なぜそのようなことになるかというと、メチャクチャ今は金利が安いからです。マイナス金利とか、その前のゼロ金利などは、今の日本では、、、

他の国では考えられない金利なのです。

「借金ダメです」という理論は「純然たる借金をするな」というだけであり、「現在の日本における特殊な金利と保険のからんだ、ローンという名の、純然たる借金とは別のもの」について言及している訳ではないのです。

諸外国なら銀行に預けるだけでも数%以上金利がつきます。今の日本は借りても0.数%です。10倍近い差があります。しかも、住宅ローンは35年間固定の金利が選べます。つまり、今借りてしまえば、35年ほぼ、タダで借りているようなものなのです。

さらに、もし自分の身に
何かあったら・・・

さらに、もし自分の身に何かあったら・・・

結論に行きます。

今、この時期、35年間固定金利で借りた人は、人生におけるひとつの勝利を手に入れたといって良いです。

また絶対、35年の固定金利で借りてください。変動金利で借りてはいけません。せっかくのアドバンテージを捨てるようなものです。金利はこの先、今以下になることはありませんから。(あっても雀の涙、上がればすぐ倍になります)。

自分にもしものことがあったとします。ローンは完済されます。ガンになっても、今では認知症になっても、その後のローンは支払わなくても済みます。詳しくはお近くの住宅屋さんに聞いてください。

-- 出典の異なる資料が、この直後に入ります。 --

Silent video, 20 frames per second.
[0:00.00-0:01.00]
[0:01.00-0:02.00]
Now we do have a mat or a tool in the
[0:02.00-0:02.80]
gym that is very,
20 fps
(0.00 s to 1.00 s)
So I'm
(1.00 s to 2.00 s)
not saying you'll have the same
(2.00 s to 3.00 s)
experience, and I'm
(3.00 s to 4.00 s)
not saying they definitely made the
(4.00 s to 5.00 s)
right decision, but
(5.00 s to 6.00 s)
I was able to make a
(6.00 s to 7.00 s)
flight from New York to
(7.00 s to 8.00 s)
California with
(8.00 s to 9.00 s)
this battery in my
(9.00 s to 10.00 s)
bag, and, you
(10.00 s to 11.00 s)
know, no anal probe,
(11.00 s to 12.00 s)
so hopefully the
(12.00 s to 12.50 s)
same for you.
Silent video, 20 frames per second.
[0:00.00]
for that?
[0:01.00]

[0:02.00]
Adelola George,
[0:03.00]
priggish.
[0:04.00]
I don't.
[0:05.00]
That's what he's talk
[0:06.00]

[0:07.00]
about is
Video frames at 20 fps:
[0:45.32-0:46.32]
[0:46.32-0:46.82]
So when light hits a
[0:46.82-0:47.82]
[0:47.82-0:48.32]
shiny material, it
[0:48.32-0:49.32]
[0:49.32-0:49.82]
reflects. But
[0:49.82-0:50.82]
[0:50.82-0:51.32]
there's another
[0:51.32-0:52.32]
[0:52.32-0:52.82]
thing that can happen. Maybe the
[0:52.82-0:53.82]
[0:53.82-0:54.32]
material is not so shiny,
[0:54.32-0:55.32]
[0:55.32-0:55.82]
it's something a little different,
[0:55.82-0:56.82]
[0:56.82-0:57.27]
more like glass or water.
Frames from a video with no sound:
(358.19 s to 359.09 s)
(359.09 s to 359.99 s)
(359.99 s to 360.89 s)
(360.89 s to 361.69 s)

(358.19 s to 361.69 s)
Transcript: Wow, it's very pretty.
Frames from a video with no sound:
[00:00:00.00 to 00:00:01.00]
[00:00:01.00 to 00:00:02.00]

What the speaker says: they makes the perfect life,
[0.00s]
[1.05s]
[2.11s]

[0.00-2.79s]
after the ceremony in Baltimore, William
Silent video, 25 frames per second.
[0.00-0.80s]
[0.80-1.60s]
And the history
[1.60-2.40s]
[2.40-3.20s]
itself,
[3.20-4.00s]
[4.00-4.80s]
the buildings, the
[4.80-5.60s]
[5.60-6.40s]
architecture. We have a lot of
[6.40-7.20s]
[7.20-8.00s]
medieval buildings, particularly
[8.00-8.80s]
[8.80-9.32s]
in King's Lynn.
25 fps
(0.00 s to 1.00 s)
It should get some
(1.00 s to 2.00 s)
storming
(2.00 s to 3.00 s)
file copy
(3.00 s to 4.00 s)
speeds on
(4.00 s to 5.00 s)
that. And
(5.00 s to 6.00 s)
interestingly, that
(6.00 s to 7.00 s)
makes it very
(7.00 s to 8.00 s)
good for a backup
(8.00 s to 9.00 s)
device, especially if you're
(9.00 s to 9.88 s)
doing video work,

親子二代で考えてください。アパート代を払い続けても、自分が死んだら子供たちは住めません。しかし、ほぼ同額の住宅ローンなら、自分が死んでも、家族はローン残額無しで住めます。いつでも安心して(?)死ねるのです。これが世の中のお父さんにとってどれだけ大きなことか、ということでもあるのです。

私は住宅会社を5社ほど持っています。ですからこのような話をすると、「お前は家を売りたいんだろう」と思われるから避けてきました。

しかし一つだけ言えることは「どこで建てようが、何を建てようが、今がトク。」「そして、住宅ローンは、使わなければもったいない制度であるということ。」これが伝わればいいと思っています。

絶対に気をつけて
ほしいこと

絶対に気をつけてほしいこと

もうひとつだけ付け加えます。
絶対に気をつけてほしいこと。

当たり前ですが、決して、無理したローンは組んではいけません。家を持つのが人生の目的ではないからです。そこでの暮らし自体が、家族で楽しく暮らせる生活自体が目的なのです。家にかけるお金、住宅ローンは必要最低限にしましょう。

そして、家族と暮らせるほんのわずかな時間を、彩りあるものにしましょう。家があり、家族が帰る場所があり、子供たちが大きくなって、いくつになってもそこに思い出という原風景になるような、、、。

そこでの、楽しい毎日、それが目的。そして安心。

単に、住むところと金銭の損得だけではないのです。私は、そう思っています。